_HOW TO COMPLETE THIS TASK_
Using the records below, output the stretch that opens with the line containing "[00:07:42.75]" and closes with the line containing "[00:07:45.58]", exactly and including both lines, with nothing more.

(Dataset entries)
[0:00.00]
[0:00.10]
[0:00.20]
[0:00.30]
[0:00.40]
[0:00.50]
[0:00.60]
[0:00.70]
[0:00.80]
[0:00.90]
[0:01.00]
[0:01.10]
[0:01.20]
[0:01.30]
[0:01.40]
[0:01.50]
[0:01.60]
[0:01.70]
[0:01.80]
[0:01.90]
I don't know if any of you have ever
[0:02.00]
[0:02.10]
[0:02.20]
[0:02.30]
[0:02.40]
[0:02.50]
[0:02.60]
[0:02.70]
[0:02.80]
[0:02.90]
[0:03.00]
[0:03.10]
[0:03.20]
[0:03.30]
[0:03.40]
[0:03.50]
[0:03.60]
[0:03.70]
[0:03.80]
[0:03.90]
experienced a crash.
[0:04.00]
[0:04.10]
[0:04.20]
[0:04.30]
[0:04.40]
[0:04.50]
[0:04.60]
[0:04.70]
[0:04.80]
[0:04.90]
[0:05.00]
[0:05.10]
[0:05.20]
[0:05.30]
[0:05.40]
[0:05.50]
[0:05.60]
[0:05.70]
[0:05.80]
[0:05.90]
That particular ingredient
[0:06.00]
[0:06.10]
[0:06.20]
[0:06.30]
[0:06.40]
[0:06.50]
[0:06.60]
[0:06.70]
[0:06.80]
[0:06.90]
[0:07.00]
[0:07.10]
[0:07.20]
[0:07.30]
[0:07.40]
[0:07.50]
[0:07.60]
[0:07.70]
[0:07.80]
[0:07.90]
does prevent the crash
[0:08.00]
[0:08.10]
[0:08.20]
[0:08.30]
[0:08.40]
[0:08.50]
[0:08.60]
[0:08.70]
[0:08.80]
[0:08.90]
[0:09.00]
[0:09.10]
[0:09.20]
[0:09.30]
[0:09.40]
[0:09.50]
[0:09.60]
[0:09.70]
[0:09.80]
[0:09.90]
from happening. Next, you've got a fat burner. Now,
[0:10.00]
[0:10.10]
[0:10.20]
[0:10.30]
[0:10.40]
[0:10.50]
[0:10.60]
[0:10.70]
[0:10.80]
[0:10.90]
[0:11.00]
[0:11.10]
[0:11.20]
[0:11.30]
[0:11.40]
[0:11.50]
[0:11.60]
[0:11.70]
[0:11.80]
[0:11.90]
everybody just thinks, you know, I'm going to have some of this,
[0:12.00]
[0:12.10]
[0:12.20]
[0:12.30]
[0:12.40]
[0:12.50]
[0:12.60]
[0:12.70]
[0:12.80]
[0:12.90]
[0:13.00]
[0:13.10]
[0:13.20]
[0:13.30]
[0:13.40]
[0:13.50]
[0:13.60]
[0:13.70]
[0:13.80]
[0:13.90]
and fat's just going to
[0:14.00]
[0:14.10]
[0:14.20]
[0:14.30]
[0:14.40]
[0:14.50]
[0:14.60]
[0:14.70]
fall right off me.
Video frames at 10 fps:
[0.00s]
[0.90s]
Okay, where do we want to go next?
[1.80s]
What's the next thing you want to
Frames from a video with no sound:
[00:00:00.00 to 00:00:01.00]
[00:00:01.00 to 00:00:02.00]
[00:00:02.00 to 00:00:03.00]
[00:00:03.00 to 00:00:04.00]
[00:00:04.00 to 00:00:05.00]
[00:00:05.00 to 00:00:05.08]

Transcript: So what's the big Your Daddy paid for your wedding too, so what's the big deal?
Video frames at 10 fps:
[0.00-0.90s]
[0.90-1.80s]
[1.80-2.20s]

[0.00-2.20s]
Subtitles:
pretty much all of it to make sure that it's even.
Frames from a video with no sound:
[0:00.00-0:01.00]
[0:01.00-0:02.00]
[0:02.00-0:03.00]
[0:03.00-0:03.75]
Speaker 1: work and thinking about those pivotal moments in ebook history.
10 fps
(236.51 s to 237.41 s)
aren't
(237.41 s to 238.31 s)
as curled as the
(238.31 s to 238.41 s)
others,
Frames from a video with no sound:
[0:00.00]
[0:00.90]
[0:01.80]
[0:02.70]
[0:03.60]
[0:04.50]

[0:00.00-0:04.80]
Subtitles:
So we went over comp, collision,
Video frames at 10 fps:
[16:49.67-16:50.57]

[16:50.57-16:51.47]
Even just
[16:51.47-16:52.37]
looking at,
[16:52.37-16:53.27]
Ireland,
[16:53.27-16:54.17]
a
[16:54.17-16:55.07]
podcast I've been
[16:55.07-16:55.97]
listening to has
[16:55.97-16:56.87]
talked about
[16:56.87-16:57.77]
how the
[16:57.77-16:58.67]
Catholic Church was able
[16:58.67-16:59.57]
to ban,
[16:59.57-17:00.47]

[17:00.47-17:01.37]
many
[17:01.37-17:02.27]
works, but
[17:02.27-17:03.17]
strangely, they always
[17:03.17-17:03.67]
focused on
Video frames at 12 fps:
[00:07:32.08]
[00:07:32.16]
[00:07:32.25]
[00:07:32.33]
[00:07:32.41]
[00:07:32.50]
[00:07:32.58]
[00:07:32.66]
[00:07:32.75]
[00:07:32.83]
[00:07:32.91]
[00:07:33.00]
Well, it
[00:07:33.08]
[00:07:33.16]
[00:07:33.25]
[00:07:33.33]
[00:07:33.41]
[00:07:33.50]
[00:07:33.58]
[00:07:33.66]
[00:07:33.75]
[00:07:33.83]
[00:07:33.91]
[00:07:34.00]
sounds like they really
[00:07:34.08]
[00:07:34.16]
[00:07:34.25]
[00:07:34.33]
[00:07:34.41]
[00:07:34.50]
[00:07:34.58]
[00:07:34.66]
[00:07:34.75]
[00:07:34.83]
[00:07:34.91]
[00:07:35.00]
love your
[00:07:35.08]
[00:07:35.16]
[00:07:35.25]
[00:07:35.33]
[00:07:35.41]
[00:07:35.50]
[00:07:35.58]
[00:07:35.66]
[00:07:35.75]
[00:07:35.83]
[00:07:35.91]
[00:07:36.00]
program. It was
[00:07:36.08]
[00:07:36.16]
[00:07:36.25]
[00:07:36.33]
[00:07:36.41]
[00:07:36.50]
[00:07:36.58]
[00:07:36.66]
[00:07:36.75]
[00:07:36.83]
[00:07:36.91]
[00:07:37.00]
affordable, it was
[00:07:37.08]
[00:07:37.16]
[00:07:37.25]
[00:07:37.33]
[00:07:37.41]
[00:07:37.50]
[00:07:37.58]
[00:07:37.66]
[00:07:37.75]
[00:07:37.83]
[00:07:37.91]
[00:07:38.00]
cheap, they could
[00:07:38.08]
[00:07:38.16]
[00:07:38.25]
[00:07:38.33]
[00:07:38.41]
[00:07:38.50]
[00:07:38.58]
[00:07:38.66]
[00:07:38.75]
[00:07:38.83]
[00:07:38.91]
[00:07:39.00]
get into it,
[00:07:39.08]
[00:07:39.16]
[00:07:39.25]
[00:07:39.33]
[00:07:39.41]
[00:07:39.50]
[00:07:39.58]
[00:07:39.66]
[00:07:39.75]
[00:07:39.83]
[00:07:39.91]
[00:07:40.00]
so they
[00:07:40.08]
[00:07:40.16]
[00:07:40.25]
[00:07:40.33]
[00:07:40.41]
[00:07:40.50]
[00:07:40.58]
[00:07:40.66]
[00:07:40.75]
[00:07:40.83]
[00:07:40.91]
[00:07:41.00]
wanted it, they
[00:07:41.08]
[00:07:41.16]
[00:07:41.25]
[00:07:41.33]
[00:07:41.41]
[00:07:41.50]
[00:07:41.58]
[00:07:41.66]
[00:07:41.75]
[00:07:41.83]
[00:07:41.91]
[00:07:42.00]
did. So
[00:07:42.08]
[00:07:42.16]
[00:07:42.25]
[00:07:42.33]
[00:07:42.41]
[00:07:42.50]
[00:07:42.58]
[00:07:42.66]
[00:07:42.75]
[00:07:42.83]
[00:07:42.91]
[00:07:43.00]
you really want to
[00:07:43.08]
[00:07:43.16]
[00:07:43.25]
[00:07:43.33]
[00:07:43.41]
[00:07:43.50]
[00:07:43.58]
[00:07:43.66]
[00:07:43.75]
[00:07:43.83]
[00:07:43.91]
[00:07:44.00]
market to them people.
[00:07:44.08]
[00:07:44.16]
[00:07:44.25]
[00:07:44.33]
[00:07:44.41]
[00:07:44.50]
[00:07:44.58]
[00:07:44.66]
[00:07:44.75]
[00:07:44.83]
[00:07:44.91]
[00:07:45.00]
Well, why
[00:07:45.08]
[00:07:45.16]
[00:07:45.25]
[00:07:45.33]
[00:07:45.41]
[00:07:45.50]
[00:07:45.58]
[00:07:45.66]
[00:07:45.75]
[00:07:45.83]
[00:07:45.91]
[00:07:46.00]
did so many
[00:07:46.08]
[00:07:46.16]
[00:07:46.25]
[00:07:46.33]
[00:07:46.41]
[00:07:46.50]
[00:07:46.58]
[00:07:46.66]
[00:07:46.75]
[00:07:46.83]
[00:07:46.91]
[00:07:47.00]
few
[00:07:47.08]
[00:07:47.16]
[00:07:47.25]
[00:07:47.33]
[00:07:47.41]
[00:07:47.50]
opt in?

_RESULT FOR THIS EXERCISE_
[00:07:42.75]
[00:07:42.83]
[00:07:42.91]
[00:07:43.00]
you really want to
[00:07:43.08]
[00:07:43.16]
[00:07:43.25]
[00:07:43.33]
[00:07:43.41]
[00:07:43.50]
[00:07:43.58]
[00:07:43.66]
[00:07:43.75]
[00:07:43.83]
[00:07:43.91]
[00:07:44.00]
market to them people.
[00:07:44.08]
[00:07:44.16]
[00:07:44.25]
[00:07:44.33]
[00:07:44.41]
[00:07:44.50]
[00:07:44.58]
[00:07:44.66]
[00:07:44.75]
[00:07:44.83]
[00:07:44.91]
[00:07:45.00]
Well, why
[00:07:45.08]
[00:07:45.16]
[00:07:45.25]
[00:07:45.33]
[00:07:45.41]
[00:07:45.50]
[00:07:45.58]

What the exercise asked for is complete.